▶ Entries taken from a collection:
-- -- --
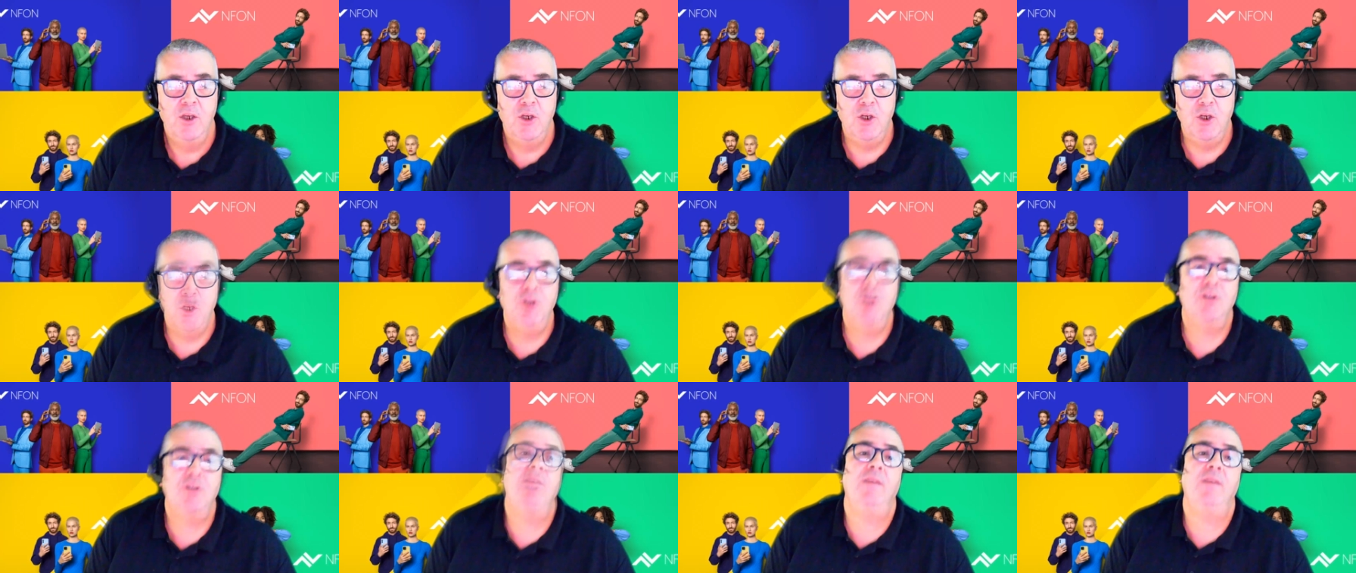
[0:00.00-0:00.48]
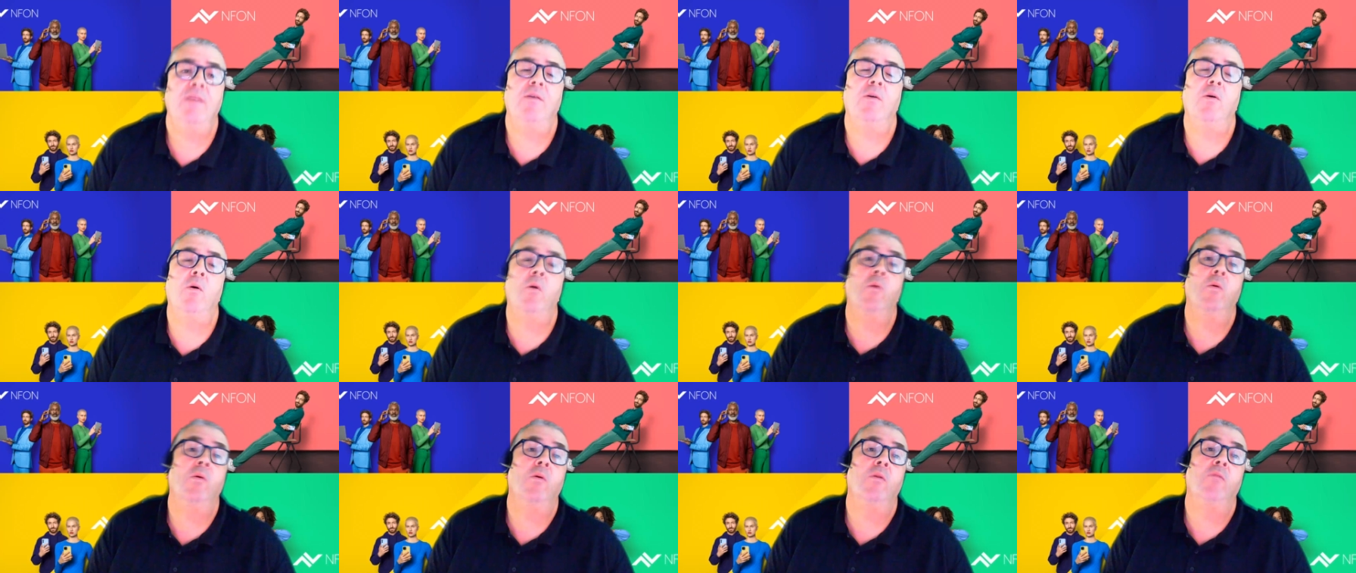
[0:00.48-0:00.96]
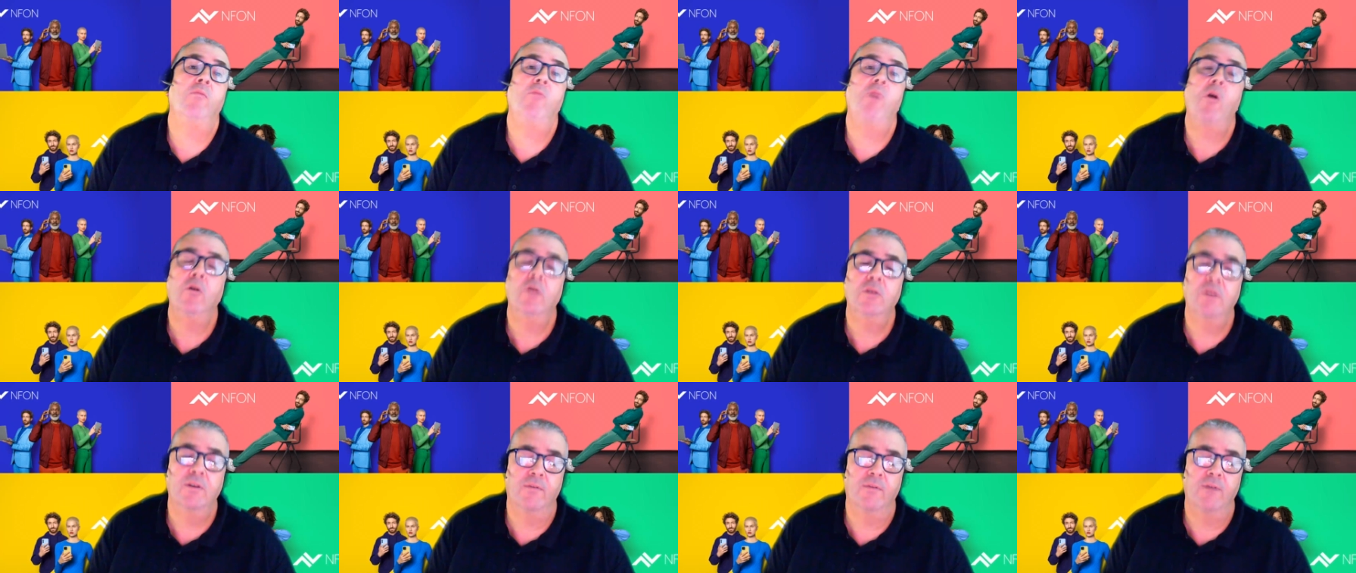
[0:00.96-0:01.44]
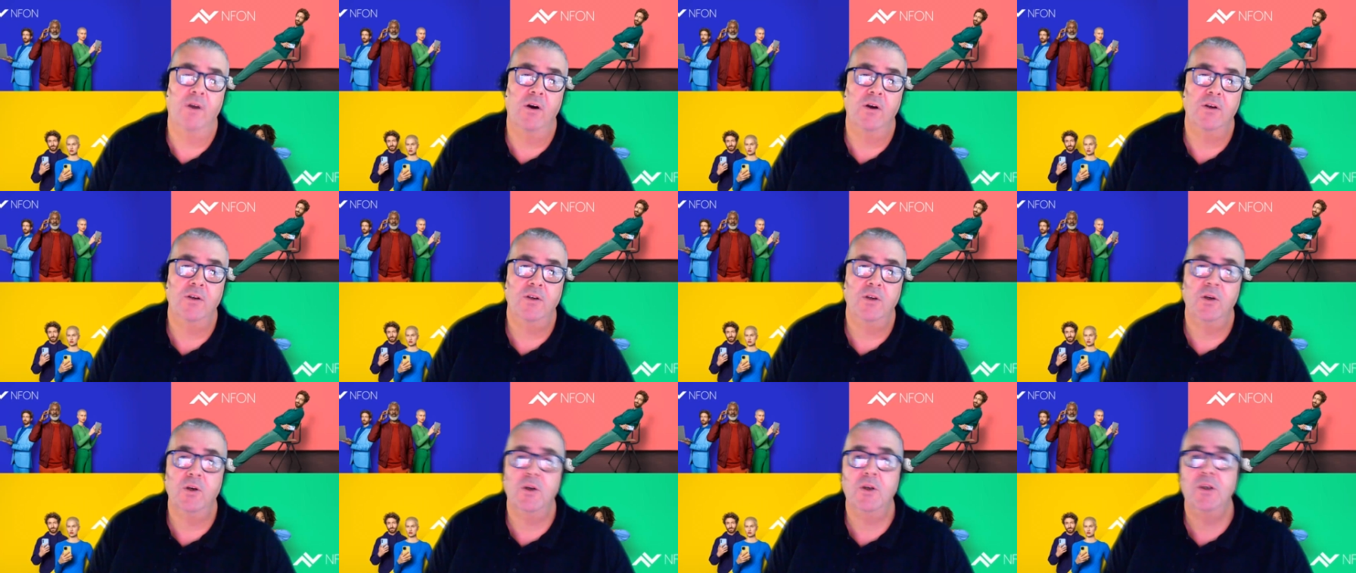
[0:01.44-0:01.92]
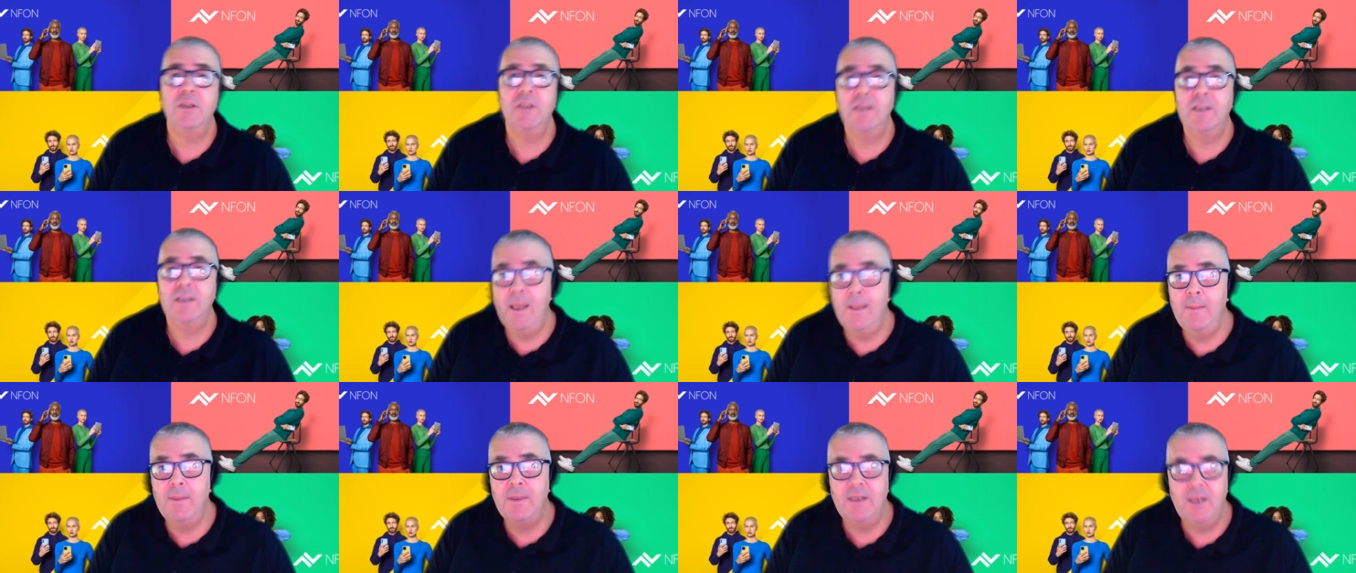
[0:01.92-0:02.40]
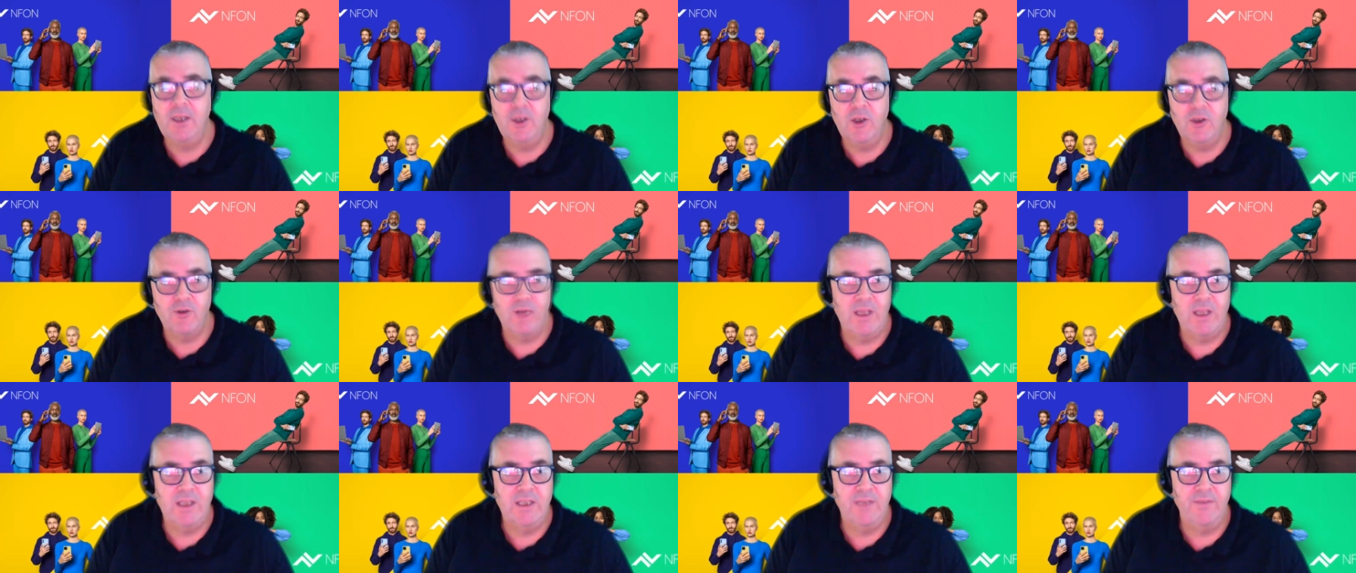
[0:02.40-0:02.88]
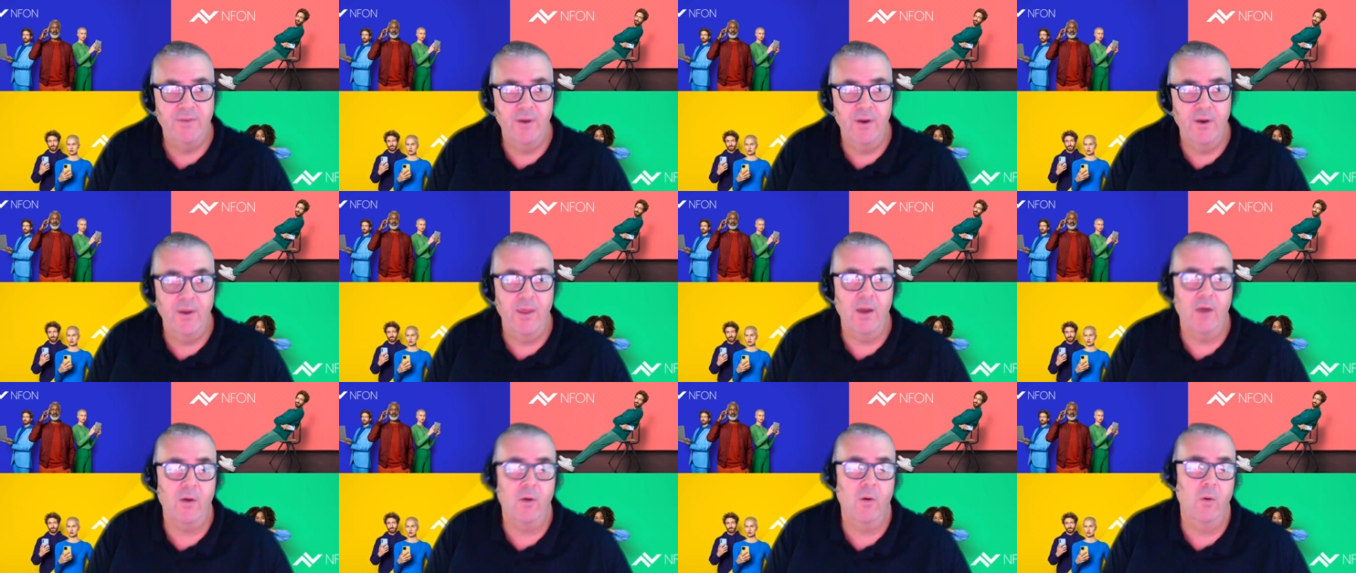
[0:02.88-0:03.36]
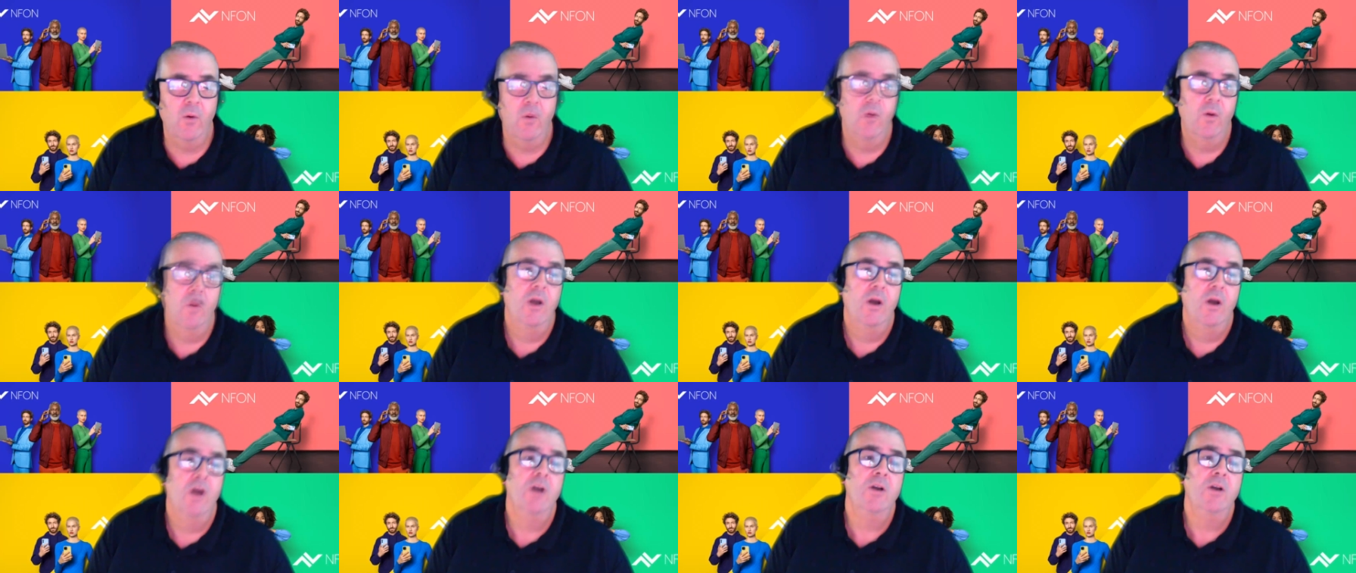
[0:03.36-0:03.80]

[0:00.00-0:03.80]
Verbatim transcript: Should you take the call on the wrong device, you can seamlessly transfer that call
-- -- --
Write out nothing but the lines from the one with "[0:02.88-0:03.36]" through the last line of the entries, exactly as they stand; pictures are not part of the copy.

▶ WRITTEN REPLY:
[0:02.88-0:03.36]
[0:03.36-0:03.80]

[0:00.00-0:03.80]
Verbatim transcript: Should you take the call on the wrong device, you can seamlessly transfer that call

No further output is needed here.